Janukowycz: Ukraina chce umowy z UE, ale...
Ukraina wciąż planuje podpisanie w przyszłości umowy stowarzyszeniowej z UE i ma zamiar uczynić to "w bliskiej przyszłości", ale potrzebuje pakietu pomocy finansowej i gospodarczej - oświadczył w piątek prezydent Ukrainy Wiktor Janukowycz.
Mówił o tym na zamkniętym spotkaniu z przywódcami UE podczas szczytu Partnerstwa Wschodniego w Wilnie.
Tłumacząc, dlaczego Kijów zdecydował się nie podpisywać umowy podczas szczytu, Janukowycz powiedział przywódcom UE na zamkniętej sesji, że "Ukraina niestety w ostatniej chwili została sama z poważnymi problemami finansowymi i gospodarczymi". - Dzisiaj potrzebujemy od naszych europejskich partnerów decydujących kroków wobec Ukrainy, w celu wypracowania i przeprowadzenia programu pomocy finansowej i gospodarczej - głoszą fragmenty oświadczenia Janukowycza opublikowane na stronie internetowej.
Szef państwa zapewniał, że Ukraina przygotowuje się do "zminimalizowania negatywnych następstw", które odczują najuboższe warstwy społeczeństwa. - To wymaga od nas wspólnej pracy nad programem pomocy gospodarczej dla Ukrainy, która pozwoli nam na przygotowanie się do podpisania umowy - apelował do UE.
- Ukraina jest zainteresowana jak najszybszym wznowieniem efektywnej współpracy z Międzynarodowym Funduszem Walutowym i Bankiem Światowym na warunkach, które byłyby możliwe do przyjęcia - mówił Janukowycz. Wśród pożądanych kroków ze strony UE wymienił rewizję ograniczeń handlowych dotyczących pewnych kategorii eksportu ukraińskiego, udział UE i międzynarodowych organizacji finansowych w modernizacji ukraińskich gazociągów oraz zabezpieczenie bezpieczeństwa energetycznego Ukrainy poprzez mechanizmy UE.
- Mamy nadzieję na zmianę stanowiska państw członkowskich w kwestii budowy nieuzasadnionych ekonomicznie środków przesyłu gazu rosyjskiego do Europy z ominięciem Ukrainy - oświadczył.

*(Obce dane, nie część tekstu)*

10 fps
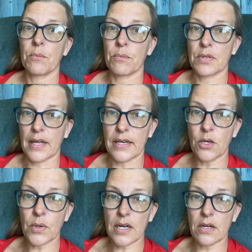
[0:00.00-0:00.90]
Plan
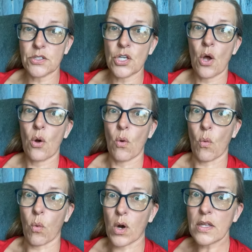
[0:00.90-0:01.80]
your workouts,
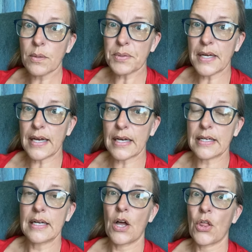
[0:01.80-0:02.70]
work the plan,
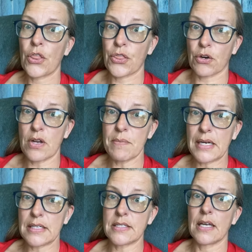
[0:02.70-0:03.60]
30
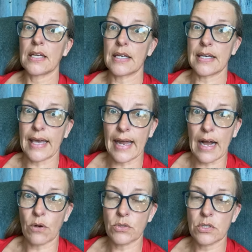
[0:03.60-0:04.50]
minutes, get
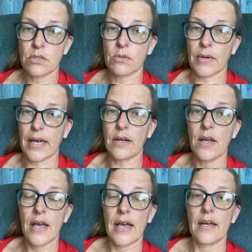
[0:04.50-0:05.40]
out, right?
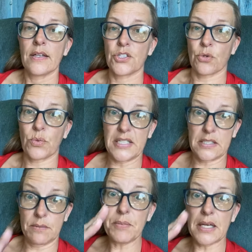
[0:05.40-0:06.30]
So
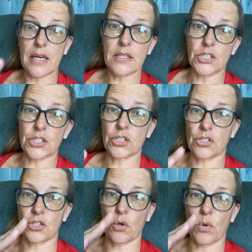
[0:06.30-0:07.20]
reason being, just
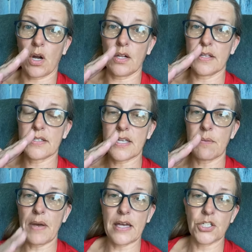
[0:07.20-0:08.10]
so we're all on the same
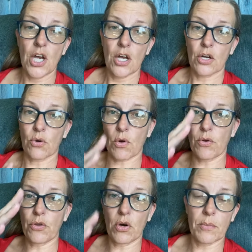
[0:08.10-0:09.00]
page,
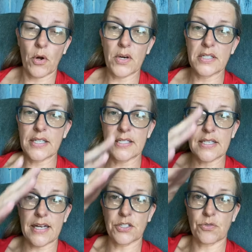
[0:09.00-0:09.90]
growth hormone and
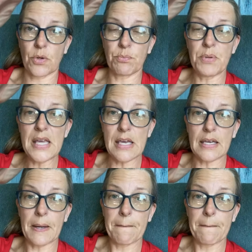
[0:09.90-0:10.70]
testosterone peak.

Według niego podjąć należy prace w celu ustalenia "planu działań", którego celem byłoby "usunięcie sprzeczności i uregulowanie problemów we współpracy handlowej i gospodarczej z Rosją" i innymi państwami Unii Celnej, do której należy też Białoruś i Kazachstan. "Byłbym wdzięczny za wasze poparcie w kwestii zainicjowania współpracy (w tej kwestii) w formacie Ukraina-UE-Rosja" - mówił Janukowycz.
- Wymuszona przerwa w procesie zawarcia umowy (stowarzyszeniowej) nie oznacza przerwania niezbędnych dla Ukrainy reform związanych z integracją europejską - zapewnił.
Zaapelował też, by rozpocząć "strategiczną dyskusję o sposobach optymalizacji współpracy gospodarczej UE z krajami Partnerstwa Wschodniego i o uznaniu europejskiej perspektywy dla zainteresowanych państw-partnerów".
Dziennikarzom w Wilnie Janukowycz powiedział, że "potwierdza zamiar Ukrainy podpisania umowy stowarzyszeniowej w bliskiej przyszłości".